During the 2019 Google Summer of Code, I worked on a library proposed to be incorporated into Boost, Boost.Real. This library provides an interval representation of Real numbers. It attempts to solve the problem of unknown compounding errors, and representing arbitrary precision numbers. For more information on the motivation behind the library, I recommend looking at this paper, by my mentor, Damian Vicino. For details on the Real library, please see the documentation.
Include Google Benchmark submodule, and add a benchmark
Memory fixes, and large refactor. Replaces many raw ptrs with shared_ptr. Uses std::variant.

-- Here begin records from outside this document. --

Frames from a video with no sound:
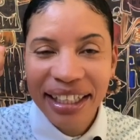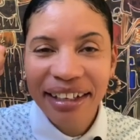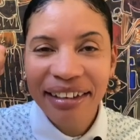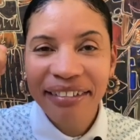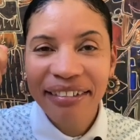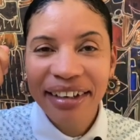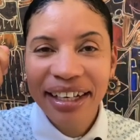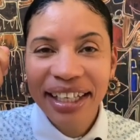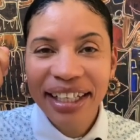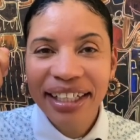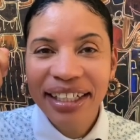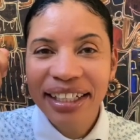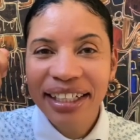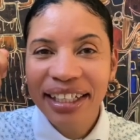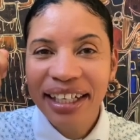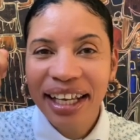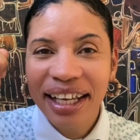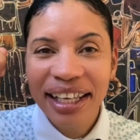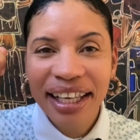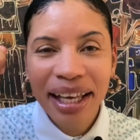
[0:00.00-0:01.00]
right?
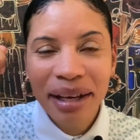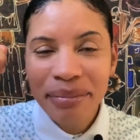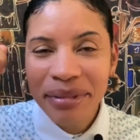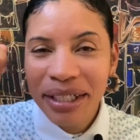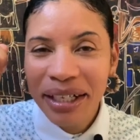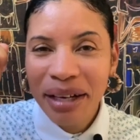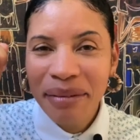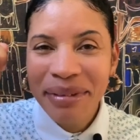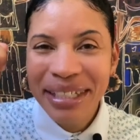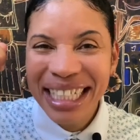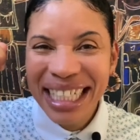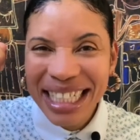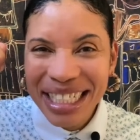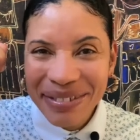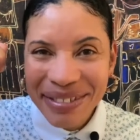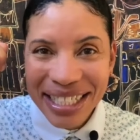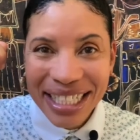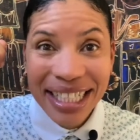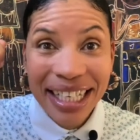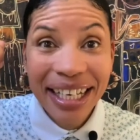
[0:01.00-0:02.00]
I kept it on my desk,
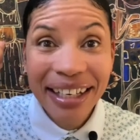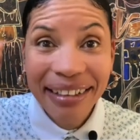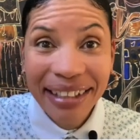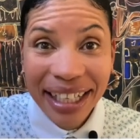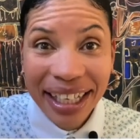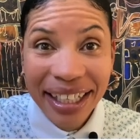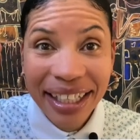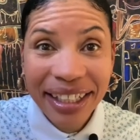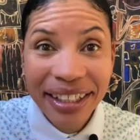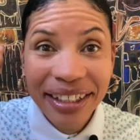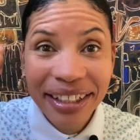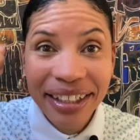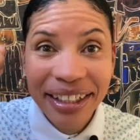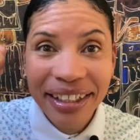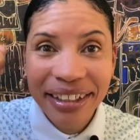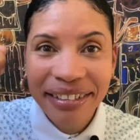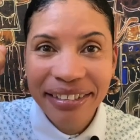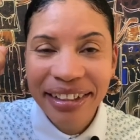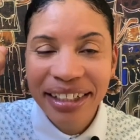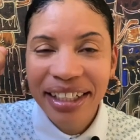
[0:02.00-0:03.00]
was staring at it, you
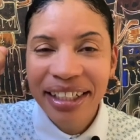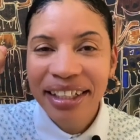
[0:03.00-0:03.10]
know,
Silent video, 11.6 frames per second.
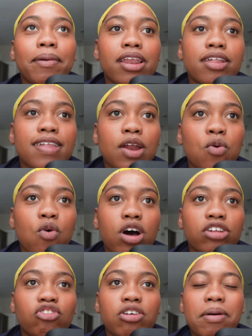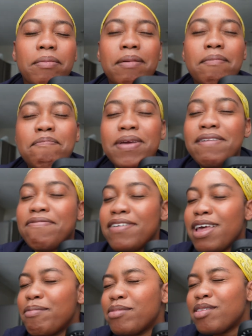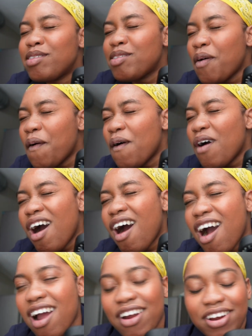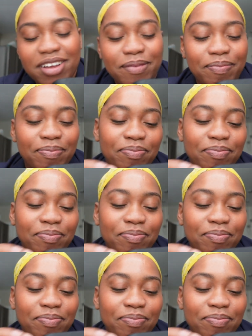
getting the San Juan trip, I'm a bid for them so hard.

remove autogenerated documentation, add to .gitignore
adds benchmarks and fixes link issues
adds simplification of binary tree via distributive properties
The commit history was messed up at about this point by the base change merge, so, some of these diffs may not be entirely accurate. This is the last commit I made before the change: finished exponential, made changes to division. Note that the “same” commit on the current master branch is broken. There were a few minor commits in this time range, but they may be inaccurate:
precision changes, some tests failing
Then, after the base change merge:
Limits recursion for distribution, fixes benchmarks, and adds division to benchmarks
Add and edit documentation This is currently in a PR.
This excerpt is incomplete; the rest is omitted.